The name Pretty Sweet Gelato is a nod to the familiar joke that good Asian desserts are always “not-too-sweet,” but it also leaves room for a broader range of flavours, from cookies and cream to a sweeter lychee.
Asian gelato and ice cream flavours now sit alongside traditionally Italian flavours like tiramisu and pistachio. Since matcha is now a mainstream ingredient, dessert spots got more creative. Places like Good Behavior have black garlic miso caramel and sakura oolong. Ruru Baked has pandan, chrysanthemum, and a coconut ice cream take on a layered Vietnamese dessert called chè ba màu. North York’s Gelato North has yuzu cheesecake, as well as hotteok and injelomi to reflect its Korea Town North neighbourhood. Death In Venice and Kati Gelato have Thai iced tea, whereas Nani’s Gelato recently released a flavour inspired by besan, an Indian sweet made from roasted chickpea flour.
“It’s now pretty ubiquitous, whereas at one point it was me and maybe a couple of others,” said Ed Wong, who operated Mr. Wong’s Ice Cream in East Chinatown from 2017 to 2021. Wong made flavours such as salted duck egg, mooncake and White Rabbit candy, while on the west end, Kekou Gelato served durian and Vietnamese coffee (it has also since closed). “It’s rewarding to see it grow because the flavours are an expression of who they are, and ice cream is like an empty canvas you can paint on.”
Wong adds that Toronto diners, regardless of cultural background, already have a good understanding of Chinese cuisine and are increasingly open to unfamiliar flavours. That allows dessert makers to push the envelope each year. Since most ice cream shops offer samples, they’re also an easy way to try several flavours before seeking out the fruit, tea or dish that inspired them.

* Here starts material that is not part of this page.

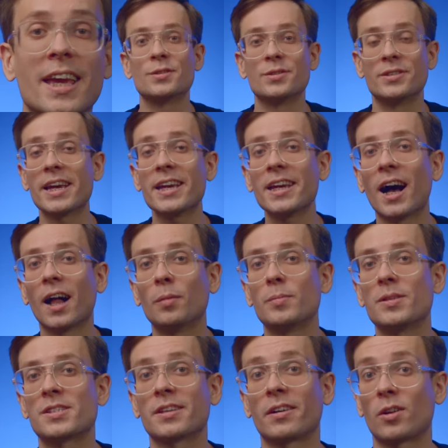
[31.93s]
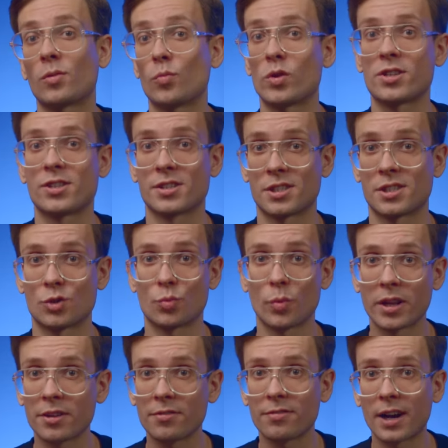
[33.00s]
Today, I'll be starting with just
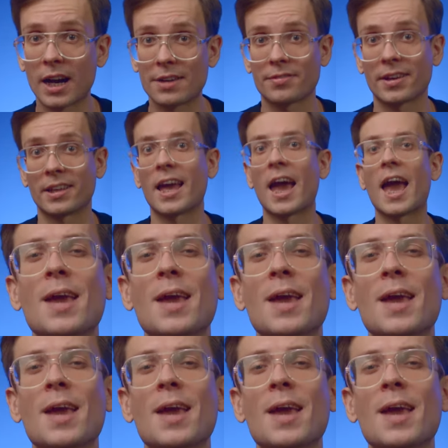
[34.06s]
25 and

Despite being off the culinary path, diners have found Pretty Sweet Gelato through word of mouth and the occasional semi-viral Instagram post; its semi-hidden location ironically adds to the appeal. The GTA may have far more Asian gelato shops than it did a decade ago, but with such a wide range of fruits, snacks, and savoury and sweet dishes to draw from, there’s no limit to the flavours that can still be churned out.